Russia could inadvertently strike a NATO member’s territory, for example, through imprecise targeting or incorrect identification of friend and foe, prompting the alliance to respond with countermeasures. (Russia has already attacked targets near the Polish border.) As the Russian military’s stock of precision-guided munitions depletes, the risk of such an accident resulting in an unintentional escalation with NATO grows. This scenario would see the start of direct conflict, possibly air-to-air or air-to-ground, in Ukraine’s border regions. As a result, a tit-for-tat cycle of strike and counterstrike could begin, leading to open hostilities.
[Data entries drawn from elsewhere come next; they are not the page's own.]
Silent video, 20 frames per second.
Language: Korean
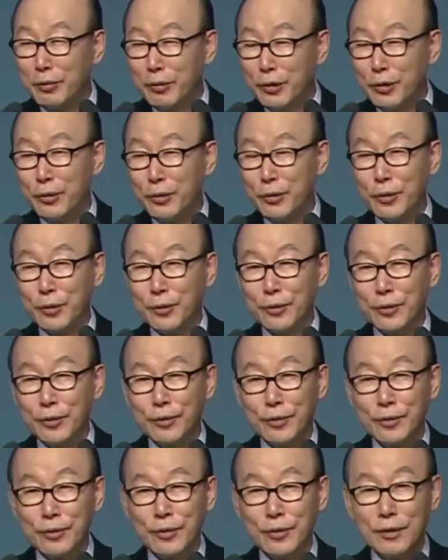보이고
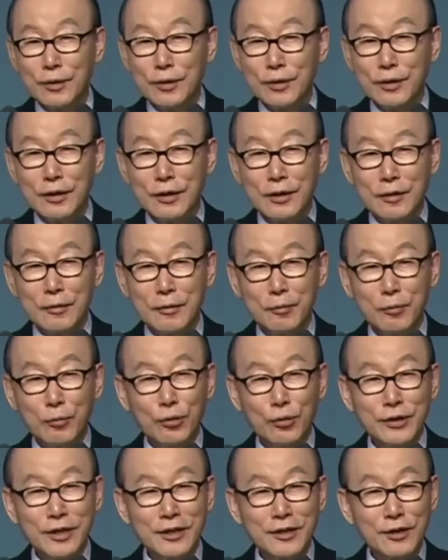
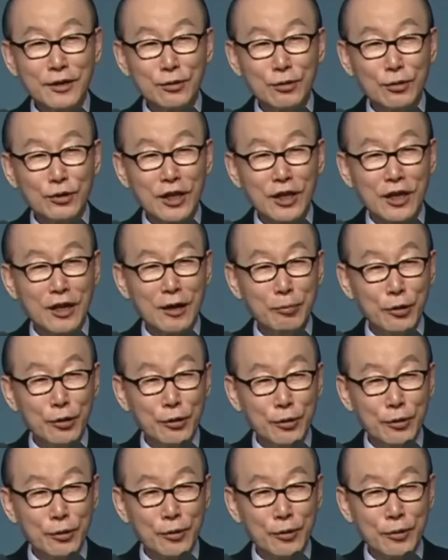못난 것도 잘나
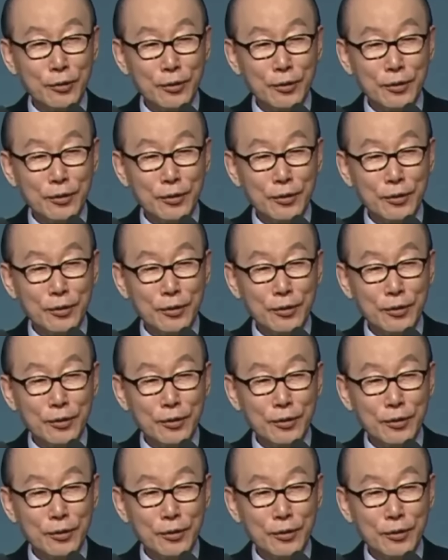보이고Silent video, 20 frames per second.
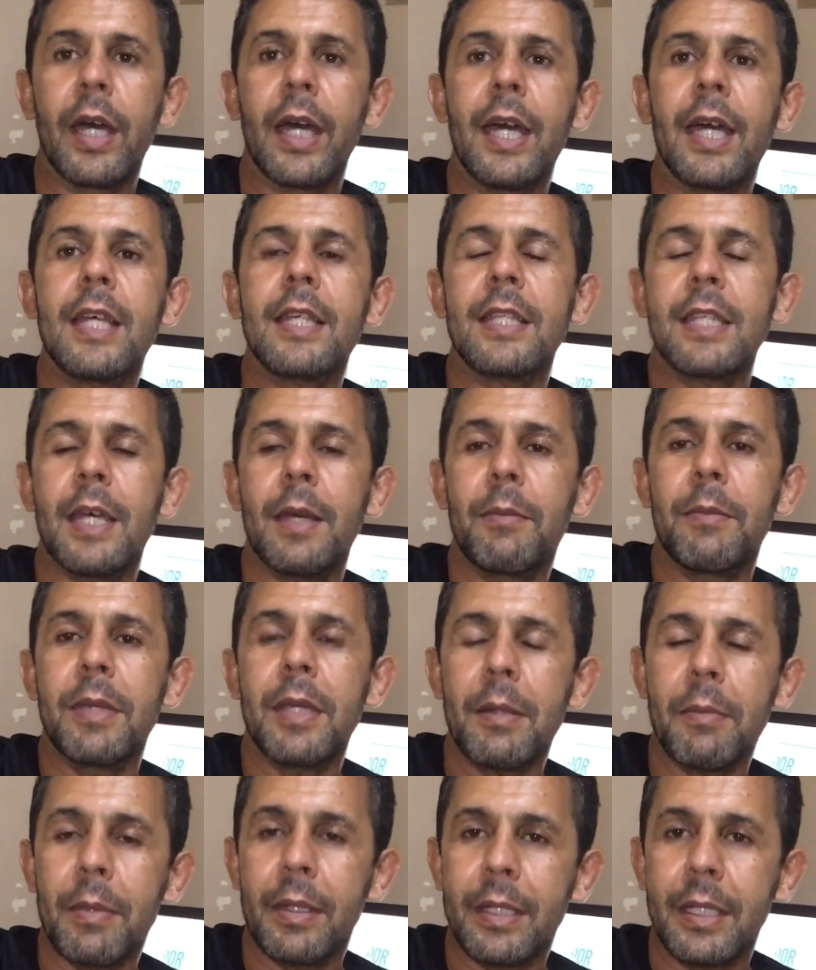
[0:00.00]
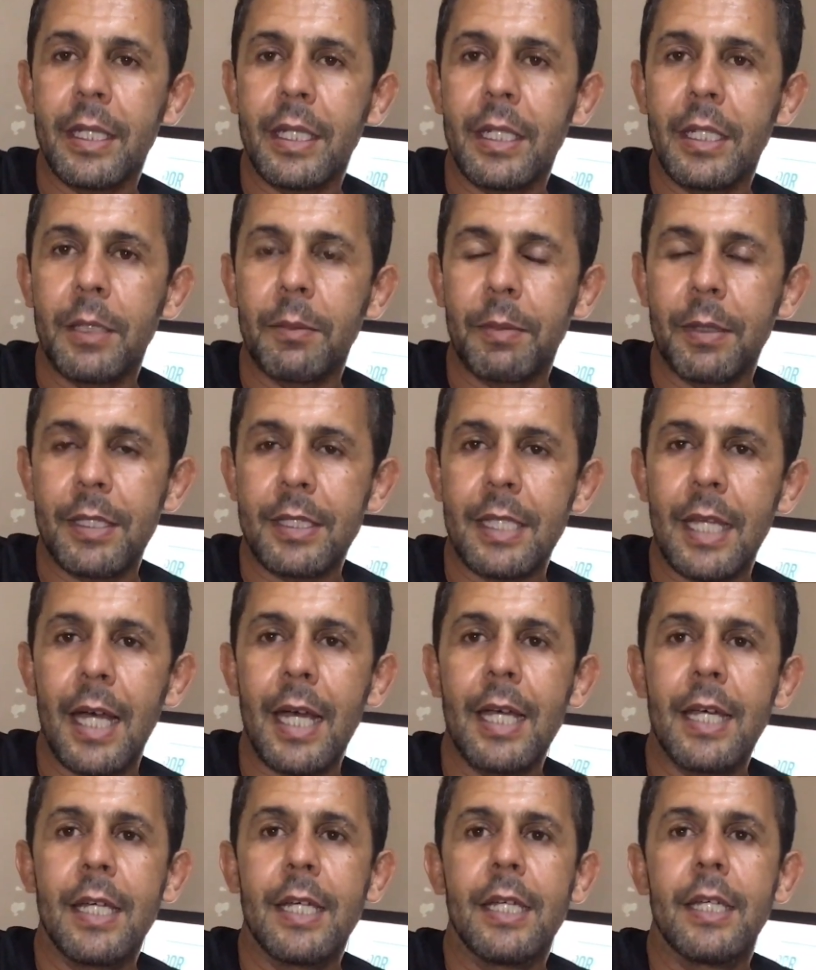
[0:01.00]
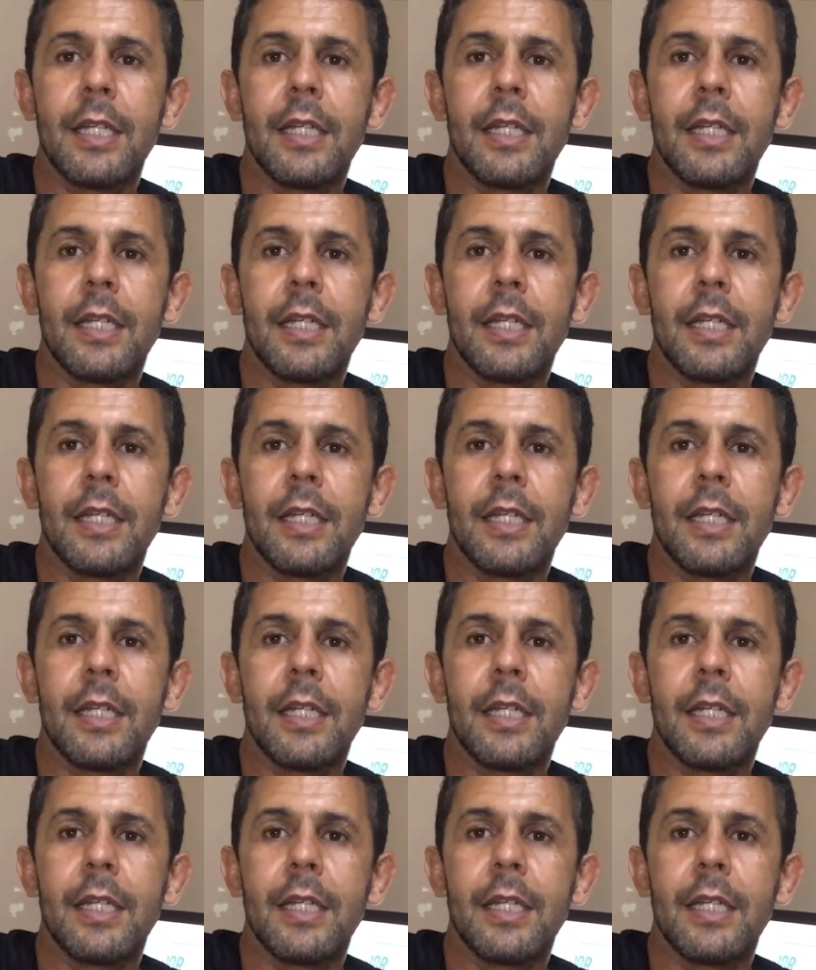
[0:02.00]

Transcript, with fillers: Essa é a minha maneira de pensar.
Putin could also threaten to send troops into Nato-member Baltic states like Lithuania to establish a land corridor with the Russian coastal exclave of Kaliningrad. This would be extremely dangerous and could lead to a war with NATO. An attack on one member is an attack on all, according to Article 5 of the military alliance’s charter, the BBC reports.
RUSSIA WINS
That Russia would be able to pacify an entire country roused to self-defense may not be the immediately possibility, the New York Times said in a report. So a world of guerrilla warfare backed by the West and run by a Ukrainian government-in-exile looms in a future where Russia wins the war outright, Ross Douthat opines.
To gain such a ground in the first place, Russia would have escalates its military operation. With an increase in artillery and rocket strikes, air strikes, and cyber attacks, Kyiv falls in some days. The government is deposed and replaced by a pro-Moscow regime. President Zelenskyy forms an exile government in abstentia, and Putin declares victory and withdraws some forces, leaving just enough to maintain control.
PUTIN’s OUSTER
The least likely scenario is the ouster of Putin. Thousands of people are taking to the streets to protest the war. And, while it’s too early to tell, the resistance makes one wonder if such a mass movement could eventually bring Putin’s reign to an end.
By March 1, the ruble had cratered, losing one-quarter of its value, and the central bank shuttered stock trading in Moscow through Tuesday. The public rushed to withdraw cash from ATMs, and Aeroflot, the national airline, canceled all its flights to Europe after countries banned Russian planes from using their air space. Concern about travel was so great that some people rushed to book seats on the few international flights still operating. “I’ve become one concentrated ball of fear,” the owner of a small advertising agency in Moscow, Azaliya Idrisova told the New York Times. She said she planned to depart for Argentina in the coming days and was not sure whether her clients would still pay her.
Thus, the Russian public stands to lose from the war more than estimated. Whether this could pave way for new leadership in the country, remains to be seen.